By Rachel Cohen / February 9, 2017 at 4:25 PM

The Air Force has stopped "accepting recruit/fill actions" for civilian jobs without a hiring freeze exemption approved by the Air Force secretary, effective Feb. 7, the service said Thursday.

"All requests for personnel action received by the Air Force Personnel Center by Feb. 7, 2017, will continue to be announced, and referral certificates will continue to be issued," the Air Force added, citing new procedures that support a Feb. 1 memo on freeze implementation.

President Trump implemented the hiring freeze for all executive departments and agencies Jan. 23 and directed the Office of Management and Budget and Office of Personnel Management to create a long-term plan by May to shrink the federal workforce. Military personnel are not affected.
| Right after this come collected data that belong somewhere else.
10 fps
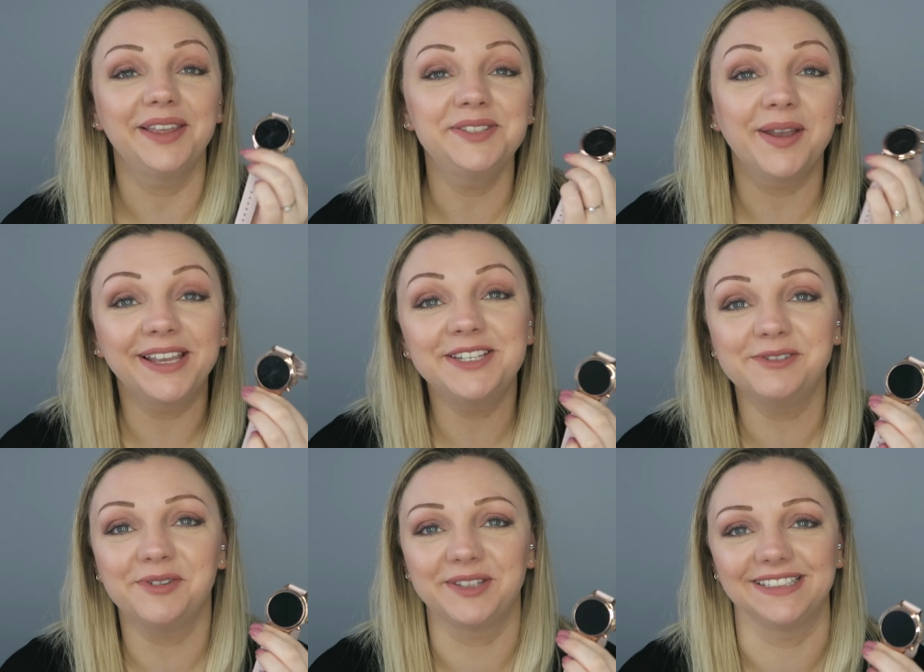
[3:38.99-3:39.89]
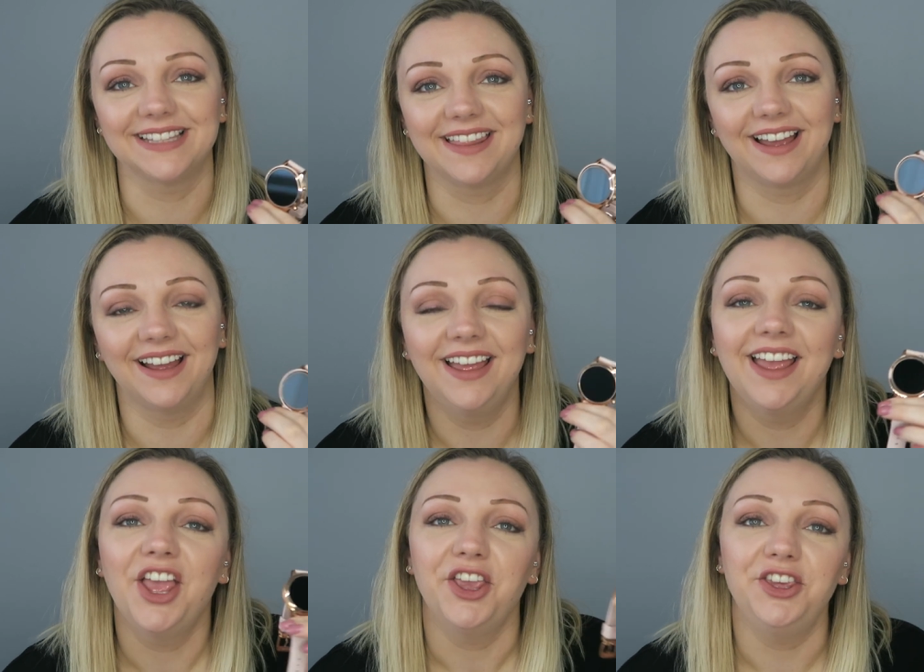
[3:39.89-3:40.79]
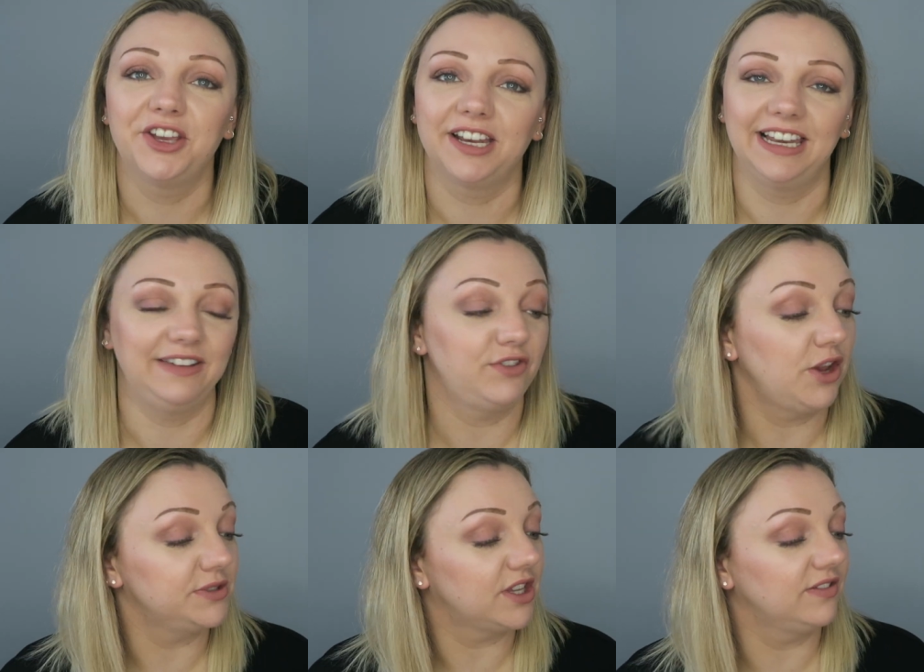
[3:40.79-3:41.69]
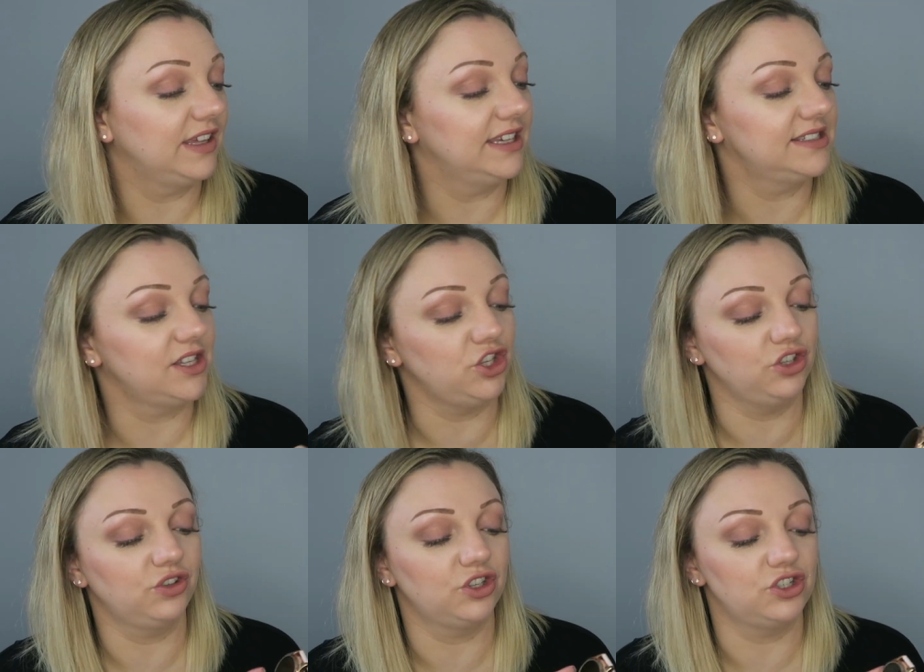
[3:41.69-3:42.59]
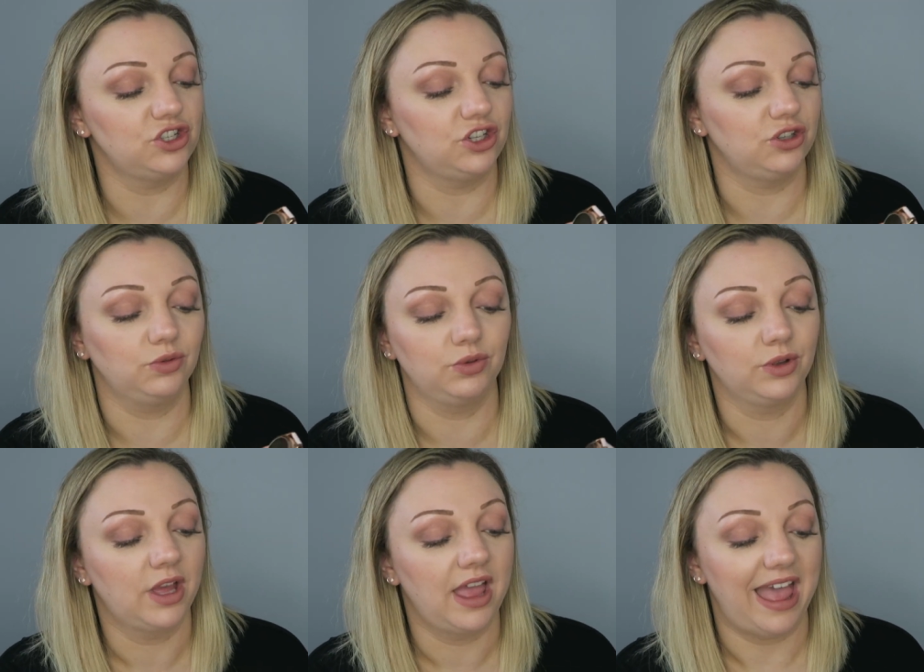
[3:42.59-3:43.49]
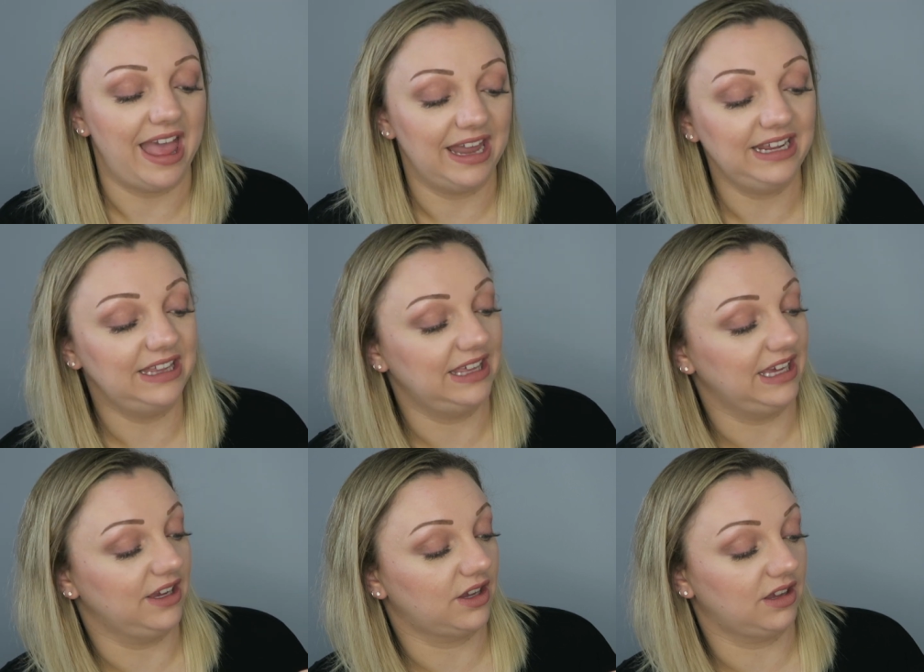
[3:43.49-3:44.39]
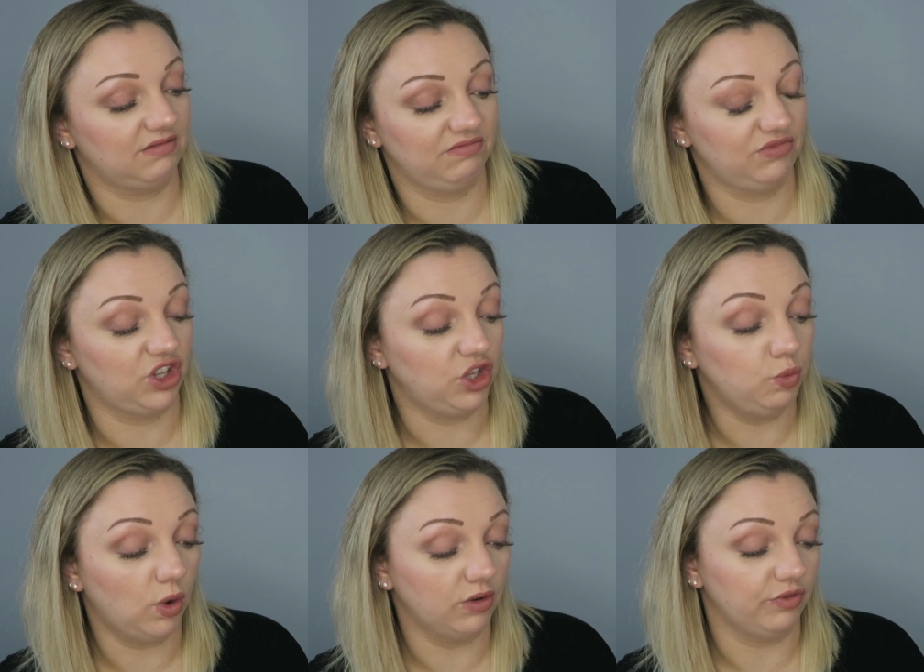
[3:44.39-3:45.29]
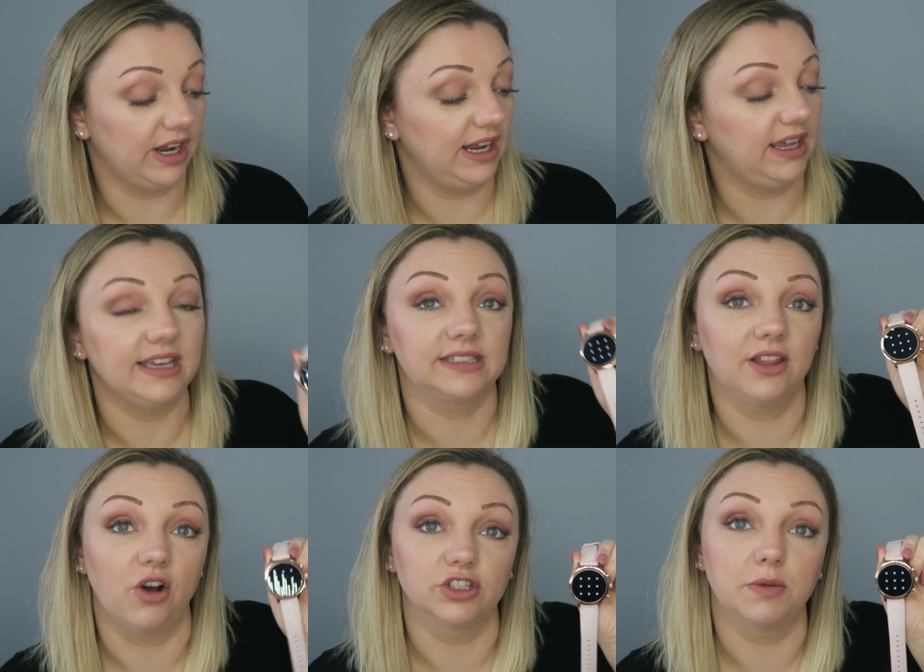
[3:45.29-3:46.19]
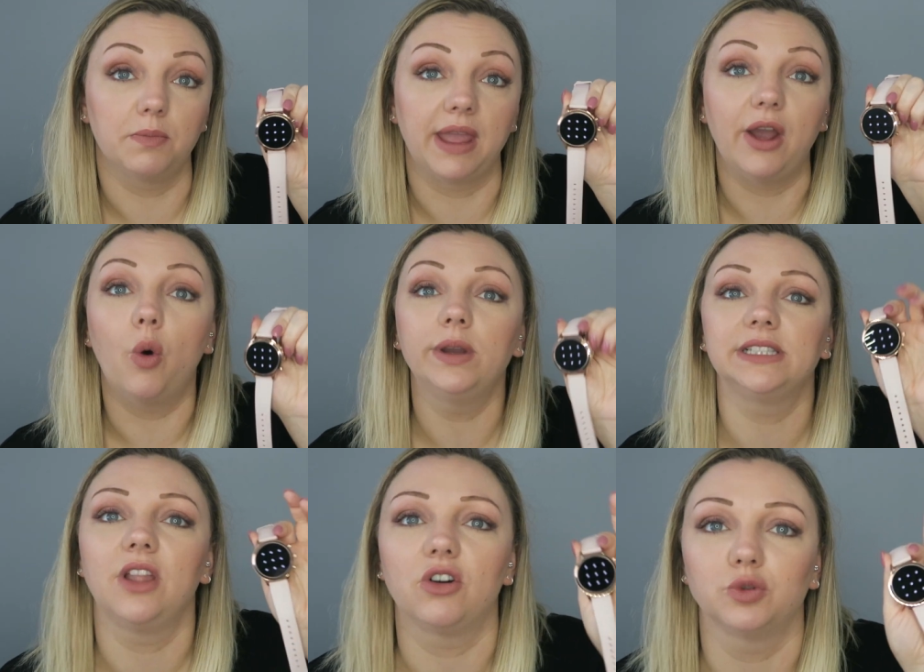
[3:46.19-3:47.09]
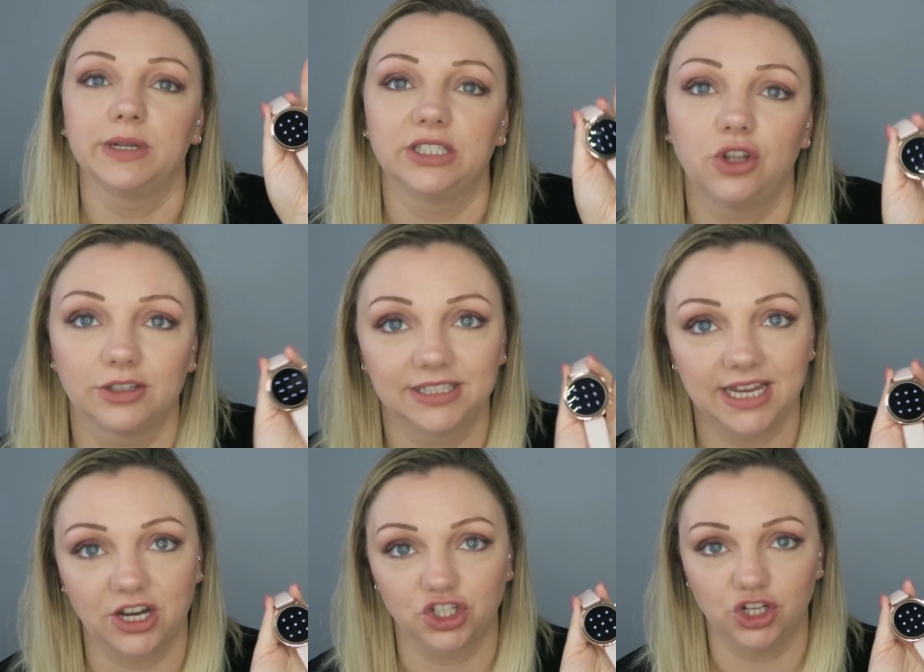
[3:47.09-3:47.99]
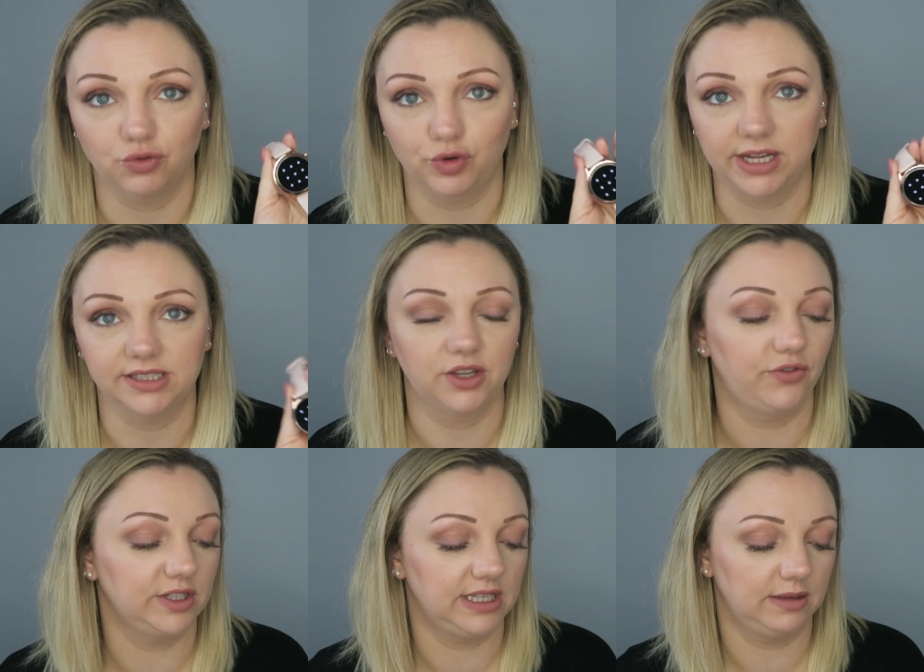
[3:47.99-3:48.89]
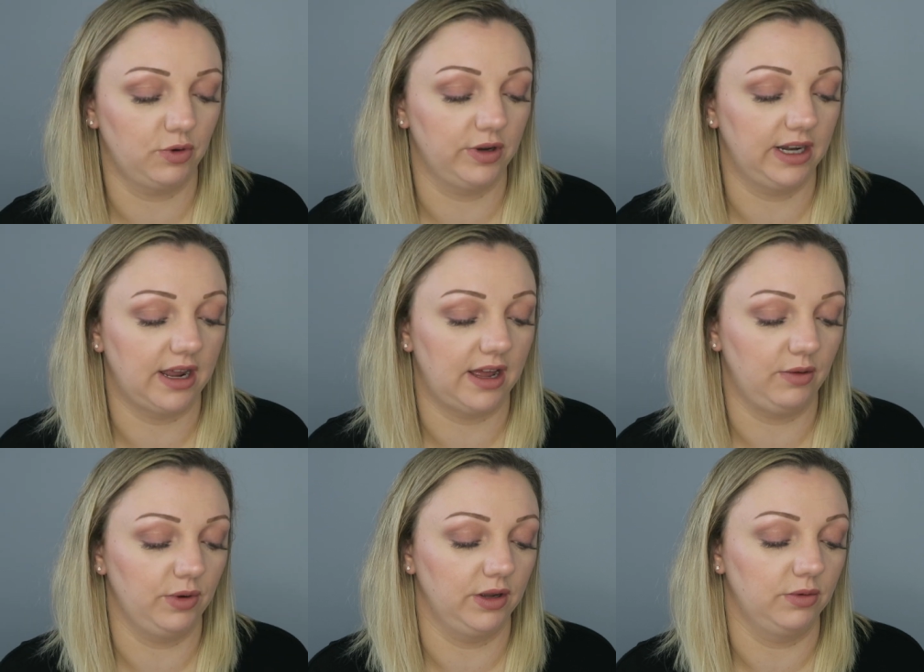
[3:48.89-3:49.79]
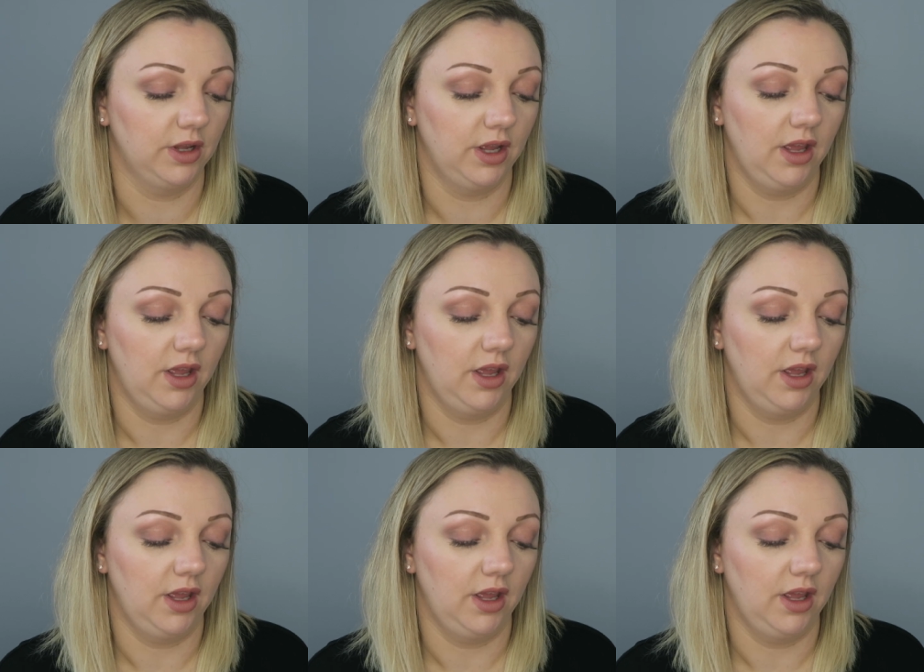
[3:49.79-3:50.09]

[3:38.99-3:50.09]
So I can do all things like that. You can leave notes on this. You can do anything that you want really. It's locked. It always locks when it's not attached to your wrist. So first thing in the morning I will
Deputy Defense Secretary Bob Work published the Feb. 1 memo describing which positions can be exempted from the freeze, as well as the process to do so. National security, public safety, and lawfully required exemptions are available, but the Pentagon cannot use contractors to do the jobs of civilian workers.

Lt. Gen. Gina Grosso, deputy chief of staff for manpower, personnel and services, said Feb. 1 the federal hiring freeze could cut the service's civilian workforce by 3 percent in the next four months.

Civilians account for 26 percent of the service's workforce, with nearly 180,000 positions filled, a 96 percent staffing rate, the Air Force said. The service projects more than 13,000 jobs could be vacated by June.